Chapter 5. Working on Grammar

This is a chapter from
Creating a compiler with Raku

In this chapter, we’ll review the grammar that was created so far and will try to make some changes to make the grammar and the actions more compact, more readable and more user-friendly. The bigger the language becomes, the more important it is to keep its code maintainable.

Executable

The first thing to do in this chapter is to make the current interpreter (on its way to be a compiler) a proper executable program so that we can easily call it from the command line and pass the filename containing a Lingua program to it:

./lingua my-prog.lng

The lingua executable has to check whether you passed the filename and if the file exists. Then, it parses and executes the input program. Here is the whole code:

#!/usr/bin/env raku

use lib '.';
use Lingua;
use LinguaActions;

error('Usage: ./lingua <filename>') unless @*ARGS.elems;

my $filename = @*ARGS[0];
error("Error: File $filename not found") unless $filename.IO.f;

my $code = $filename.IO.slurp();
my $result = Lingua.parse($code, :actions(LinguaActions));
say $result ?? 'OK' !! error('Error: parse failed');

sub error($message) {
    note $message;
    exit;
}

The error function prints an error message and terminates the program. It uses the note built-in function, which behaves like say but sends the output to the standard error stream. The die routine is not used here as it prints additional information about the location of the error, which is not really needed in this case. Suppressing extra output of die needs roughly the same number of lines as introducing a new function.

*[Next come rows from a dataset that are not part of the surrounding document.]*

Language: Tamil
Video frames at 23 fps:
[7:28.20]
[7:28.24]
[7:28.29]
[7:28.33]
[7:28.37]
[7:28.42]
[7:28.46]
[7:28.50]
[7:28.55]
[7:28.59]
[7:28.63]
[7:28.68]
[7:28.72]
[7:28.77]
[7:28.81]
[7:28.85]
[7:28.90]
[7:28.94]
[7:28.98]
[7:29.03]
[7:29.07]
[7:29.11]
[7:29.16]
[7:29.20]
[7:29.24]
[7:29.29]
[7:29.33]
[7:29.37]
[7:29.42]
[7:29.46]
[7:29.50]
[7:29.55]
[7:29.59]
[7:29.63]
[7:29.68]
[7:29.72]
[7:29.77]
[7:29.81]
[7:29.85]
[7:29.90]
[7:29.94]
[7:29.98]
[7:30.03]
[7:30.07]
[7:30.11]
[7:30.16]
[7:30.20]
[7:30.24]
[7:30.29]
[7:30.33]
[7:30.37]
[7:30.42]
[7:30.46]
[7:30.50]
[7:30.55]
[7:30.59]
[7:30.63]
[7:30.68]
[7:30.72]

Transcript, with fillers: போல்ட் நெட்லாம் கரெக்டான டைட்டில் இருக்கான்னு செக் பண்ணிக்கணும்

Composing and inheriting grammars

In the Lingua language, we allow one-line comments starting with the # character, and inline and multi-line comments between /* and */. Such comments are used in other programming languages too, and it may be useful to extract the rules for the comments out of the language grammar and put it in a separate class. This also makes the main language grammar smaller and more transparent.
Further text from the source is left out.